Rhodes moved for reconsideration and for sanctions against Bamaco, and the district court granted Rhodes partial relief. The district court rejected Rhodes’s argument that Bamaco had failed to “secure payment” of insurance as required by the Workers’ Compensation Act, but the district court granted Rhodes’s request for sanctions. The district court ruled that Bamaco should have disclosed earlier that it had workers’ compensation insurance when Rhodes had been injured and that Rhodes had “incur[red] attorney’s fees and expenses that could have been avoided if Bamaco had divulged the existence of the policy.” The district court awarded Rhodes $88,722.50 in attorney’s fees and $7,135.53 in costs.

Rhodes was not entitled to recover workers’ compensation benefits from Bamaco because he failed to apply timely for those benefits. Under the Mississippi Workers’ Compensation Act, “if no payment of compensation ... is made and no application for benefits filed with the commission within two years from the date of the injury or death, the right to compensation ... shall be barred.” Miss.Code Ann. § 71-3-35(1). “[A]n ‘application for benefits’ as referenced in ... Section 71-3-35(1) ... means a petition to controvert, or some variation of a petition or motion, filed with the Workers’ Compensation Commission by the claimant.” Tupelo Public Sch. Dist. v. Parker, 912 So.2d 1070, 1072 (Miss. Ct.App.2005).
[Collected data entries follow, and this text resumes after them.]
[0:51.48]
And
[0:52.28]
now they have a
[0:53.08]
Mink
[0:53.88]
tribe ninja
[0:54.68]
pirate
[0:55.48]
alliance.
Bamaco never compensated Rhodes for his injuries, and Rhodes never filed a petition with the Commission to recover workers’ compensation benefits from Bamaco.
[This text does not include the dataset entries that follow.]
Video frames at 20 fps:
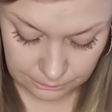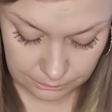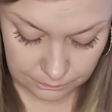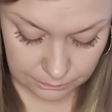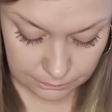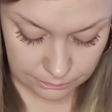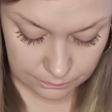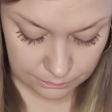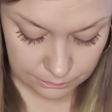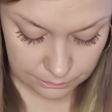
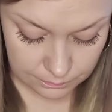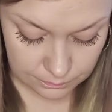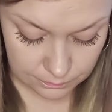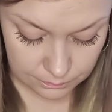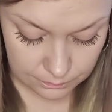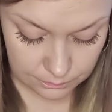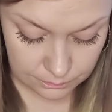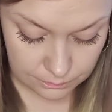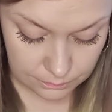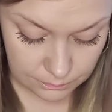
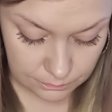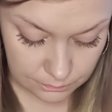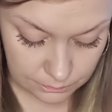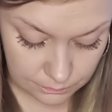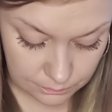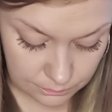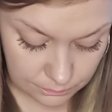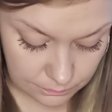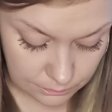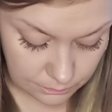
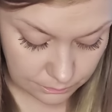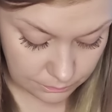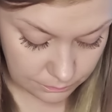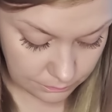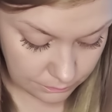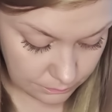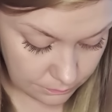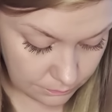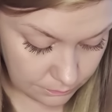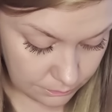
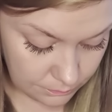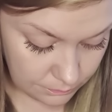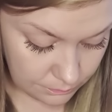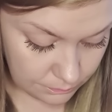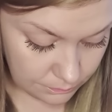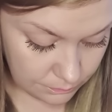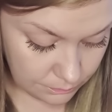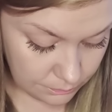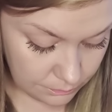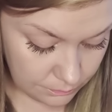
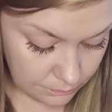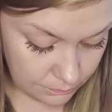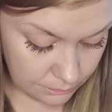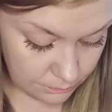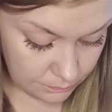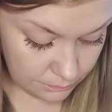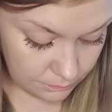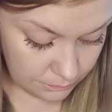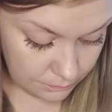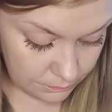
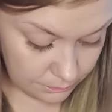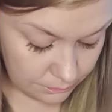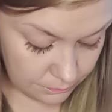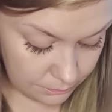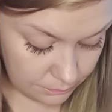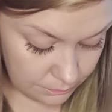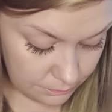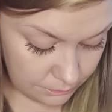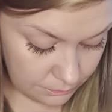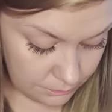
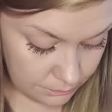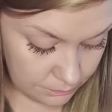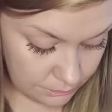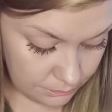(no one is talking)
Rhodes argues that the two-year limitations period was tolled because Bamaco failed to notify the Workers’ Compensation Commission of Rhodes’s injury and Bama-co withheld information about its insurance, but his arguments fail. An employer is required under Mississippi law to file an injury report with the Commission within ten days of an injury that has caused an employee to miss more than five days of work, Miss.Code Ann. § 71-3-67, but “the failure of an employer to file notice, alone, is not sufficient to require estoppel,” Nicholson v. Int’l Paper Co., 51 So.3d 995, 998 (Miss.Ct.App.2010); see Prentice v. Schindler Elevator Co., 13 So.3d 1258, 1260 (Miss.2009). Although the statute of limitation may be tolled if an “employer misrepresents the nature and existence of its coverage and the employee relies on such statements,” Holbrook ex rel. Hol-brook v. Albright Mobile Homes, Inc., 703 So.2d 842, 844 (Miss.1997), Rhodes failed to introduce any evidence that he refrained from applying for workers compensation benefits based on a misrepresentation by Bamaco during the limitations period.
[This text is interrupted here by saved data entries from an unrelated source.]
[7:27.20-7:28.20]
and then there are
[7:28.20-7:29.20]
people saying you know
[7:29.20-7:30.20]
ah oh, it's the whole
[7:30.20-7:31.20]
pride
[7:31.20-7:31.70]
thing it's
Rhodes argues that his complaint of negligence was timely, but we need not address that argument because Rhodes’s complaints about negligence and wantonness are both barred under the Workers’ Compensation Act. In Mississippi, an employer is required to “secure the payment to his employees of the compensation payable under [the] provisions” of the Act, Miss.Code Ann. § 71-3-7, by either “havfing] in effect a workers’ compensation insurance policy or be[ing] a qualified self-insurer,” Washington v. Tem’s Junior, *807 Inc., 981 So.2d 1047, 1051 (Miss.Ct.App. 2008) (citing Miss.Code Ann. § 71-3-75). Bamaco established that it had “secured payment” by obtaining workers’ compensation insurance in Mississippi from Twin City Fire Insurance Company and that Twin City Fire Insurance had a valid “Mississippi Privilege License” on the date that Rhodes had been injured. Because Bamaco had secured payment for its employees, its “liability ... to pay compensation ... [was] exclusive and in place of all other liability” to Rhodes, Miss.Code Ann. § 71-3-9, and guaranteed Bamaco “immunity from suit in tort for [Rhodes’s] injuries],” Tem ’s Junior, 981 So.2d at 1050.

Rhodes argues that Bamaco failed in three ways to “secure payment” as required by section 71-3-7, but we disagree. First, Rhodes argues that Bamaco’s insurance policy provided worker’s compensation coverage only in Alabama, but the policy included an “other state” endorsement that provided identical coverage to Bamaco’s employees in Mississippi.